O presidente nacional do PT, Edinho Silva, afirmou que as decisões eleitorais em Minas Gerais devem estar alinhadas com a estratégia nacional do partido, especialmente em relação à reeleição do presidente Luiz Inácio Lula da Silva em 2026. Durante um seminário em Brasília, ele destacou a importância de considerar as alianças que sustentam a candidatura presidencial.

Resolução do PT Mineiro

O PT de Minas Gerais aprovou uma resolução que defende a apresentação de um candidato próprio para o governo do estado. Edinho reconheceu que, embora o partido tenha autonomia para debater suas escolhas, o cenário nacional deve ser o foco das decisões locais. "As alianças são formadas nos estados, mas também precisam considerar o alinhamento nacional", afirmou.

Diálogo e Protagonismo

Edinho ressaltou que as decisões sobre a candidatura em Minas devem surgir de um diálogo aberto entre as diferentes instâncias do partido e seus aliados. Ele frisou a necessidade de celeridade nesse processo, especialmente após a desistência do senador Rodrigo Pacheco (PSB) de concorrer ao governo, o que deixou um espaço para o PT acelerar suas discussões internas.

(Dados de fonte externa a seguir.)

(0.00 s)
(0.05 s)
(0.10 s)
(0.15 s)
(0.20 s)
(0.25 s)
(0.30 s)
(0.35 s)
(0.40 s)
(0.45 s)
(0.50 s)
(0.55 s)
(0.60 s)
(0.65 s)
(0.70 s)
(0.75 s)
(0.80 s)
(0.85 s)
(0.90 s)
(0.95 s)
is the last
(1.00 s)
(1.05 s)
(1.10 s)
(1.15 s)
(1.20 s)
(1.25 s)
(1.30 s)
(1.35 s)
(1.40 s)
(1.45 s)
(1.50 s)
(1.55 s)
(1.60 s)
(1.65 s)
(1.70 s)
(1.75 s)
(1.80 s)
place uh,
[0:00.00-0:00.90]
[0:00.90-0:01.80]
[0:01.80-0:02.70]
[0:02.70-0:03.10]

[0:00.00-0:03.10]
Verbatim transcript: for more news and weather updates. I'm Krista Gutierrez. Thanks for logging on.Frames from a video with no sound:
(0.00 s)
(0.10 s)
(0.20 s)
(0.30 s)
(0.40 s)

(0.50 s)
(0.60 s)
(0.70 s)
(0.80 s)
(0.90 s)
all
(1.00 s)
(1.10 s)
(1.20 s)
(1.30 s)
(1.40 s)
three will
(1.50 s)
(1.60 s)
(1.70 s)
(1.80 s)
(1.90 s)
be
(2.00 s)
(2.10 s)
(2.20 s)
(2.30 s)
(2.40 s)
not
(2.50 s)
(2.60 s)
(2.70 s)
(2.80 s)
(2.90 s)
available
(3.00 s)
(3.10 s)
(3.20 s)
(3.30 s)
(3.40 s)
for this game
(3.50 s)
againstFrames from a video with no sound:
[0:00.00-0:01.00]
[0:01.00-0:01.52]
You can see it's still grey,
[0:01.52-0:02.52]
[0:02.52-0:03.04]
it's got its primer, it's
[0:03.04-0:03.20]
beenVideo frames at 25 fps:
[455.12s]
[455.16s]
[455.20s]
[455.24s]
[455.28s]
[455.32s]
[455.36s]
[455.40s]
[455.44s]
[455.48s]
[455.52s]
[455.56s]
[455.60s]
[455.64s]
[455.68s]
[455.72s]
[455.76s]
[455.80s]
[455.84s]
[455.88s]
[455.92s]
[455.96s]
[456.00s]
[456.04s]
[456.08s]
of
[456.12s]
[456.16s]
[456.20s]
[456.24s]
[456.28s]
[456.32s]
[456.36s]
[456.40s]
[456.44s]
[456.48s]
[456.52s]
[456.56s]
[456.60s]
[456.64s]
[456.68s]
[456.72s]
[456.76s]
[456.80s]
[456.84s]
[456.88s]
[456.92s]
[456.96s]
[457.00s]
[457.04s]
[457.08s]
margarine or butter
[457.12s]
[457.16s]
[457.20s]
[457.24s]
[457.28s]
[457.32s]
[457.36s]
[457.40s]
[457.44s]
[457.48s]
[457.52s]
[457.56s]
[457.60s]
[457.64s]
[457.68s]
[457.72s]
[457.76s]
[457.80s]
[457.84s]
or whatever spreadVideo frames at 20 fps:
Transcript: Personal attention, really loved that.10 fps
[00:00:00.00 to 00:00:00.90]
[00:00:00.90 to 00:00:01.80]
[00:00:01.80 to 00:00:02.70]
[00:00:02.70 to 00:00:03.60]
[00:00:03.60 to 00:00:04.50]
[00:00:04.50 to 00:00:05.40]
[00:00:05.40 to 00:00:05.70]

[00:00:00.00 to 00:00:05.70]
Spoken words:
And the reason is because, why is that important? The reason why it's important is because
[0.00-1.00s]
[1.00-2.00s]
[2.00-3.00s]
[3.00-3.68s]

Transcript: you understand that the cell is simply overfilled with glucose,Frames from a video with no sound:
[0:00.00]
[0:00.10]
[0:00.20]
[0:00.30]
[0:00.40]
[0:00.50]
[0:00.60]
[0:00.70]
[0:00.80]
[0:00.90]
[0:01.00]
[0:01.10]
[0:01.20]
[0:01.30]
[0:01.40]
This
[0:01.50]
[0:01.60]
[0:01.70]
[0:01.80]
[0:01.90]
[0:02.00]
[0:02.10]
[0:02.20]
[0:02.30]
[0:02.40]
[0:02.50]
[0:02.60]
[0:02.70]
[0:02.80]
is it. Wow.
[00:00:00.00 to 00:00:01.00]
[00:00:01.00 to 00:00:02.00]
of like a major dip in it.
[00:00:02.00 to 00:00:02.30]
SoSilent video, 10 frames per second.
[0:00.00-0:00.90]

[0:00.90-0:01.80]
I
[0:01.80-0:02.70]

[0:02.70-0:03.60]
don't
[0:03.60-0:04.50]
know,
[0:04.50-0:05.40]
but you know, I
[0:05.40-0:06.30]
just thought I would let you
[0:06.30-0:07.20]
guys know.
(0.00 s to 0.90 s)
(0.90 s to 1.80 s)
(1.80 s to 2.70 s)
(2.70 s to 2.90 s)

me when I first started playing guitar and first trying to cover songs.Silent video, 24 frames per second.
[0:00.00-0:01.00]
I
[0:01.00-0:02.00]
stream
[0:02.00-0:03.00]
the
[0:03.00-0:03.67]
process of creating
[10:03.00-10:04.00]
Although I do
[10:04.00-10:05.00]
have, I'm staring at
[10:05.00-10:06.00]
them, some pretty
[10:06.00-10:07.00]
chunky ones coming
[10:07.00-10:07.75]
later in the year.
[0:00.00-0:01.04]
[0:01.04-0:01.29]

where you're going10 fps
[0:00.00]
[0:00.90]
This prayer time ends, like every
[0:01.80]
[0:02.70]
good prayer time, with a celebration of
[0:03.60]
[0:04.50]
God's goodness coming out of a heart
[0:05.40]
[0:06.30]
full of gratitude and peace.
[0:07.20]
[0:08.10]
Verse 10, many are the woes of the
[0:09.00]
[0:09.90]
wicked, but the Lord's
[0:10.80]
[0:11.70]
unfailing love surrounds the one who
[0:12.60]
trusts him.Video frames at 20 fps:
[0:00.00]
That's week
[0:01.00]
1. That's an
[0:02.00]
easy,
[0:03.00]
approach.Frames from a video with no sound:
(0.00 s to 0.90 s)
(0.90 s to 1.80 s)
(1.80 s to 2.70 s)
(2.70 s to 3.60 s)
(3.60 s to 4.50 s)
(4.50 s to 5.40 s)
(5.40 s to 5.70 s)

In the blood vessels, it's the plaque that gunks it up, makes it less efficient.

Impacto da Desistência de Pacheco

A saída de Pacheco, que era considerado o favorito de Lula para a disputa, abriu um novo cenário para o PT. Com isso, o diretório estadual se reuniu em Contagem e decidiu que não é aceitável que o partido continue aguardando nomes de fora para a candidatura ao governo em 2026. A resolução enfatizou a importância do protagonismo do PT no segundo maior colégio eleitoral do país.

Nomes Cotados para a Candidatura

Entre os possíveis candidatos do PT estão o deputado federal Reginaldo Lopes, conhecido por sua atuação em questões sociais, e a ex-reitora da UFMG, Sandra Goulart. Embora a ex-prefeita de Contagem, Marília Campos, tenha sido cogitada, ela manifestou interesse em concorrer ao Senado e defende a formação de alianças em vez de uma candidatura própria.

Possíveis Alianças

O PT também está discutindo coligações com partidos como o PDT, que tem o ex-prefeito de Belo Horizonte, Alexandre Kalil, como pré-candidato, e o MDB, que apresenta Gabriel Azevedo. Embora haja interesse em formar alianças, ainda não há definições concretas sobre os candidatos que representarão esses partidos nas próximas eleições.